The meetings of the FDA come as United States vaccination hiked back more than one million daily on average, an escalation of over fifty percent during the last fifteen days. Pfizer booster shots and employer vaccine mandates mainly drove the rise in vaccination. Though the CDC and FDA so far endorsed Pfizer booster shots for specific groups only, Biden government officials, including Anthony Fauci, suggested that extra doses will ultimately recommend for most Americans.
What are the side effects of booster shots?
The first two doses of the Moderna vaccine contain a hundred micrograms of vaccine each. But the company says fifty micrograms should enough for a booster shot for healthy individuals. Moderna study of three hundred and forty-four people and gave them a fifty-microgram dose six months after their second vaccine shot, an antibody level increased. The drugmaker said the booster dose generated a forty-two-fold rise in antibodies targeting the more infectious delta variant.

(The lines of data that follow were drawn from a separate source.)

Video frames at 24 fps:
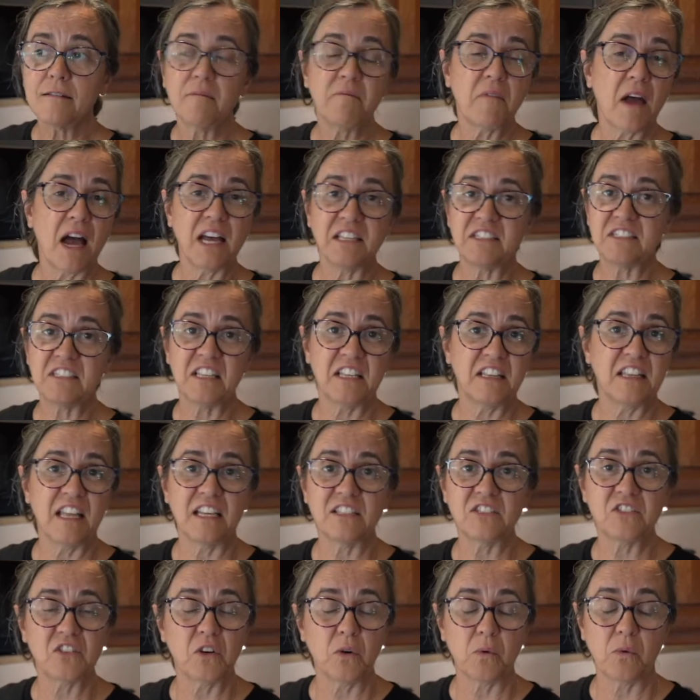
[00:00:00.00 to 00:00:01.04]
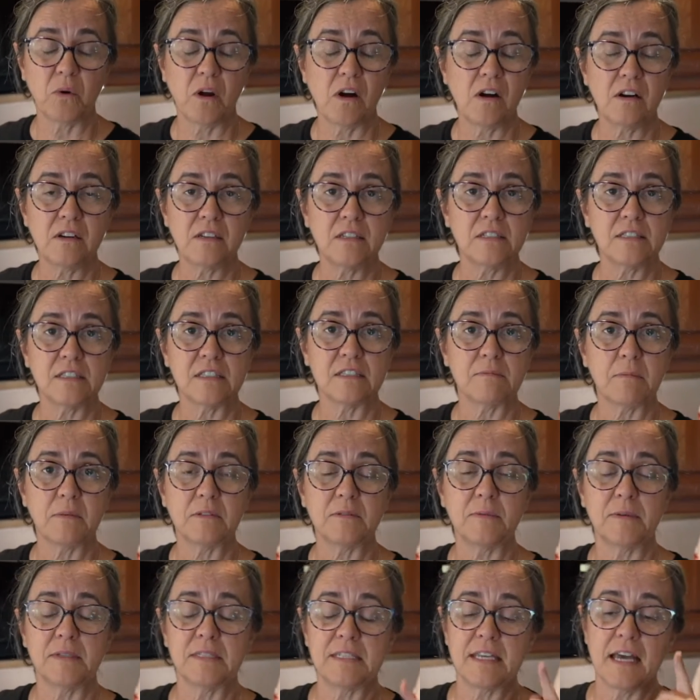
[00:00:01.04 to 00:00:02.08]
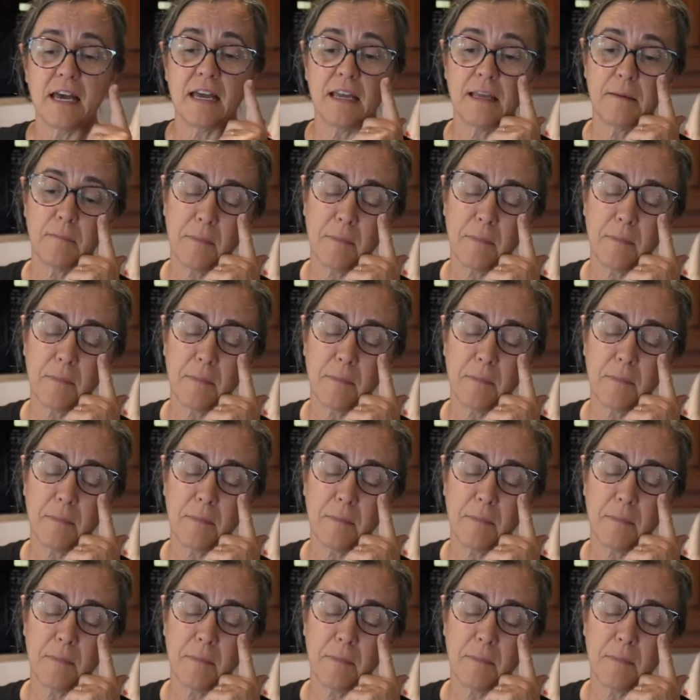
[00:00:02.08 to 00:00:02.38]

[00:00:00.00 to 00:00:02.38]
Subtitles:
I said that so wrong because it's supposed to be Italian.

The company said that the side effects of booster shots were similar to the fevers and body pain that Moderna vaccine recipients usually experience after their second regular dose. On the other hand, for the people who received the Johnson & Johnson vaccine, the company submitted statistics to the Food and Drug Agency for different options: a booster dose at two months or six months. In its FDA submission, J&J said that a six-month booster dose suggested but that an additional shot could be given at two months depending on the situation.
In September, Johnson & Johnson released statistics that showed that a booster shot injected at two months provided ninety-four percent protection against moderate-to-severe coronavirus infection. J&J refused to share patient data on six-month booster shots, but early measures of antibodies suggest it provides even higher protection. Further, it added that even without a booster dose, its vaccine remains almost eighty percent effective at preventing coronavirus hospitalizations in the United States.